Шли победители – в истертых шинелях, прожженных у костров, в порыжелых бушлатах, зипунах, заношенных азямах, изодранных тулупах, затерханных городских пальтишках. В валенках, чунях, подвязанных веревками сапогах, ботах-«котах» и вечных самонадежных лаптях.
Армия заканчивала свою огромную изнурительную войну. Армия шла по запущенному, занесенному сугробами Троицкому проспекту, мимо некогда богатой и нарядной Немецкой слободы, мимо полусожженного здания Думы, мимо кафедрального собора – одного из самых красивых и светлых соборов России.

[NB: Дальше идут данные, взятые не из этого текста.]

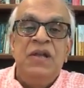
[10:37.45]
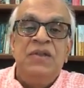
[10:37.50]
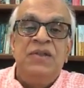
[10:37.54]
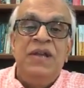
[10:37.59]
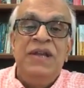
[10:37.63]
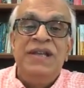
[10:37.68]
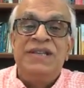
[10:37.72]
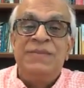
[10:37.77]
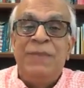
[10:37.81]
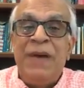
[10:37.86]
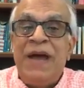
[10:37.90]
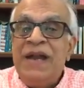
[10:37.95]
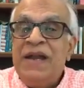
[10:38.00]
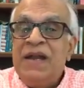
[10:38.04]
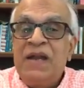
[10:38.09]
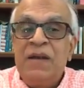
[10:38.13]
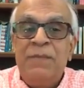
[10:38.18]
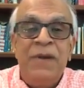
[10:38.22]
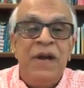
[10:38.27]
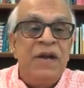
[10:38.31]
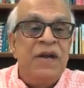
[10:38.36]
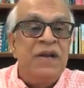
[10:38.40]
The
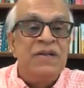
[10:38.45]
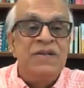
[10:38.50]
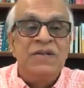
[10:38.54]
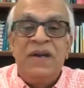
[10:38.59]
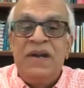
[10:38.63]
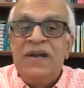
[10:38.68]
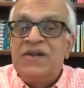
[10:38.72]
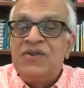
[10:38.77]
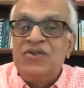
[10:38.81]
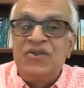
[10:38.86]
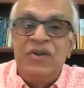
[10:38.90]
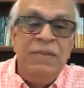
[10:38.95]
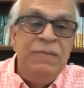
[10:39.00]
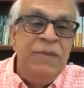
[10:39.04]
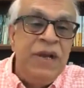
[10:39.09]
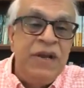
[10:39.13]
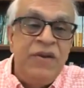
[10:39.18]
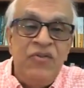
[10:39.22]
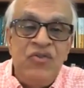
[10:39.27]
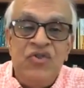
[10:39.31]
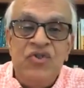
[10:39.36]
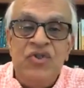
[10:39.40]
Hispanic Americans are extremely
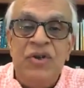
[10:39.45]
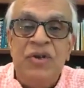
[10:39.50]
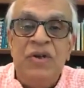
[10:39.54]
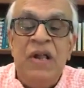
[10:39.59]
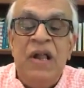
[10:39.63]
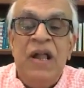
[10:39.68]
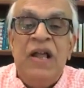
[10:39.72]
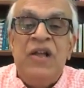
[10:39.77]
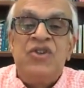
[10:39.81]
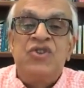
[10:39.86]
Christian.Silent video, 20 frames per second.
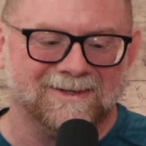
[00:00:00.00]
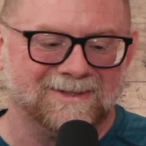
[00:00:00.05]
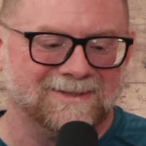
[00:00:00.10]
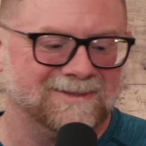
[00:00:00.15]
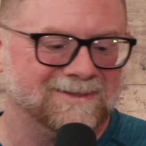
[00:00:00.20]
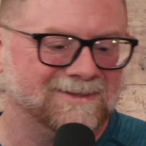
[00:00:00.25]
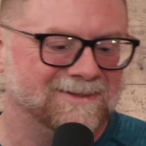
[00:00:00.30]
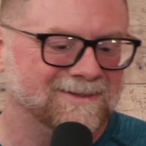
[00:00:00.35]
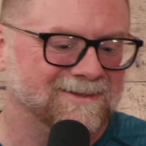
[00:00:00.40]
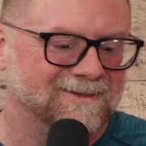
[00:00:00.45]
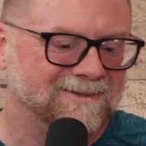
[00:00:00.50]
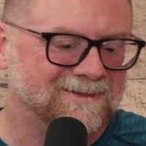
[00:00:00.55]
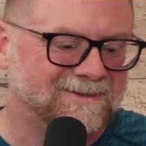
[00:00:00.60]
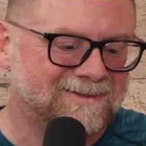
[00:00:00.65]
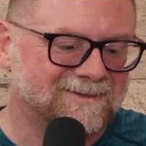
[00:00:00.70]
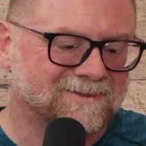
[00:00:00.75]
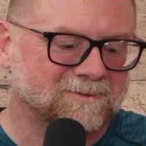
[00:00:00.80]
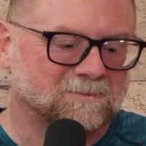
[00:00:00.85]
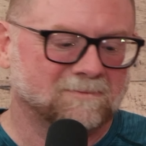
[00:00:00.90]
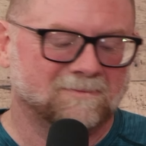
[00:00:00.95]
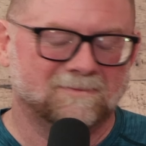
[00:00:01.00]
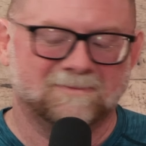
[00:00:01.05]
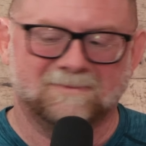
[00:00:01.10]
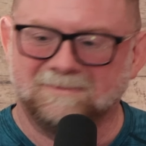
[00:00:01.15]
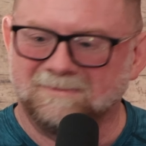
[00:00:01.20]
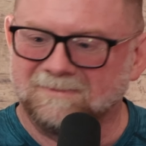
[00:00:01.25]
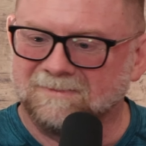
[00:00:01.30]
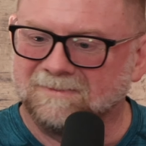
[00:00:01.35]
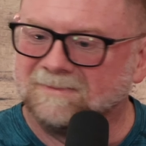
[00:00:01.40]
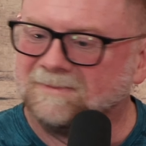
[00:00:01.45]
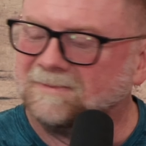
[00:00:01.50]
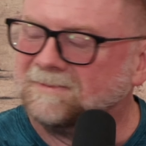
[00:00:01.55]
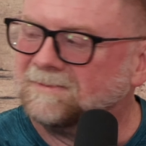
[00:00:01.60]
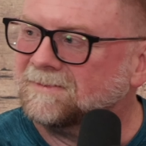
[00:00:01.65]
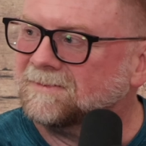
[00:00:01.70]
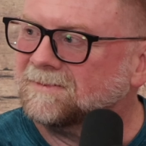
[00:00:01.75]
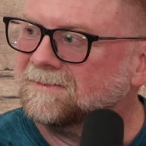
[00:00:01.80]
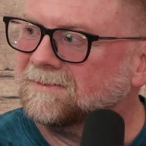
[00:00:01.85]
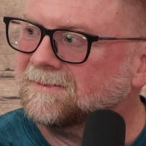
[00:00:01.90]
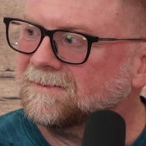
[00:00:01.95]

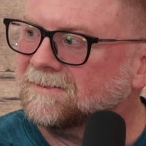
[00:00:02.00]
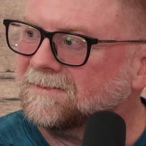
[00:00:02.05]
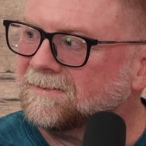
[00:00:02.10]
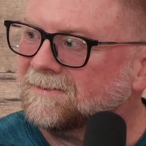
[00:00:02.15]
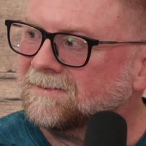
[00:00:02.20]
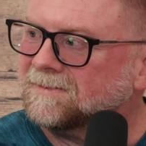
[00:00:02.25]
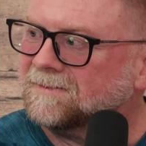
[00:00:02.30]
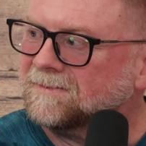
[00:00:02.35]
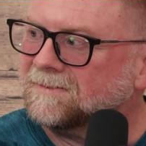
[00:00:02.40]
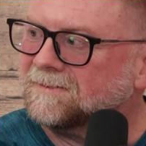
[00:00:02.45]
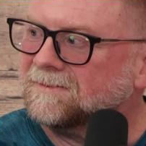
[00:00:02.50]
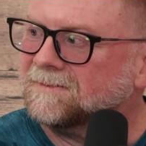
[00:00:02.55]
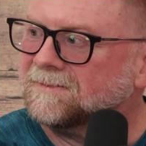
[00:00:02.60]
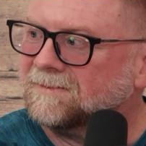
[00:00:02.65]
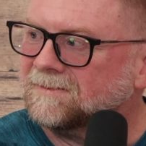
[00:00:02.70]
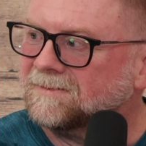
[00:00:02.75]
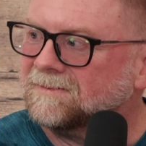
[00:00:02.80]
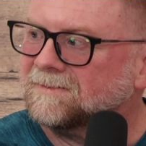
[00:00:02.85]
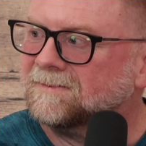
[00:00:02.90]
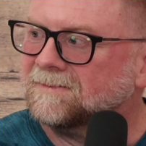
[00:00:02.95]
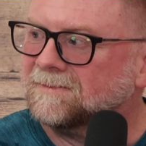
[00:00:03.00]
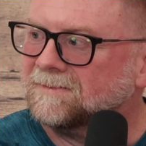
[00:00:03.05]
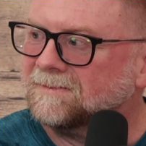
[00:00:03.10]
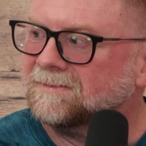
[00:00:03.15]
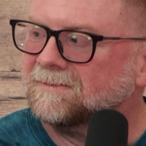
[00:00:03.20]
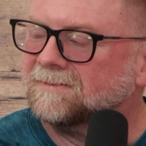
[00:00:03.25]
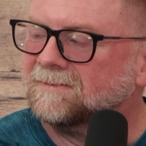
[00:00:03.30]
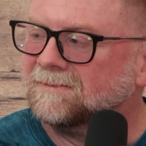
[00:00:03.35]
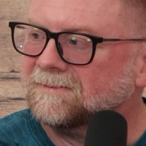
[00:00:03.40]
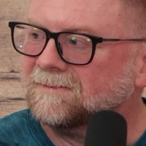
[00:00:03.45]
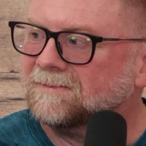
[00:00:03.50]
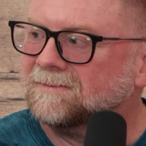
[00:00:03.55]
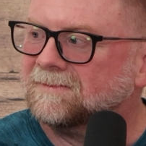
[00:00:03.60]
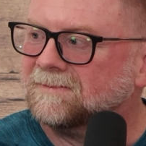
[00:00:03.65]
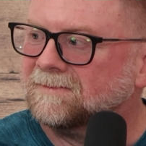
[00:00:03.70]
The person shown says nothing.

Армия шла по берегу Северной Двины, мимо парадного памятника Петру Первому.
Царь-плотник, неутомимый устроитель земли своей, стоял, вглядываясь в недалекое Белое море, торжественный, в орденской ленте, при звезде, перчатка за поясом, в руке подзорная труба.
Самойло остановил лошадь около памятника, долго смотрел на Петра, потом с сомнением покачал головой: вряд ли видела архангельская земля своего неутомимого царя в таком наряде. Он всегда приезжал сюда в трудные времена, и всегда для тяжелой работы и для очень непростых решений.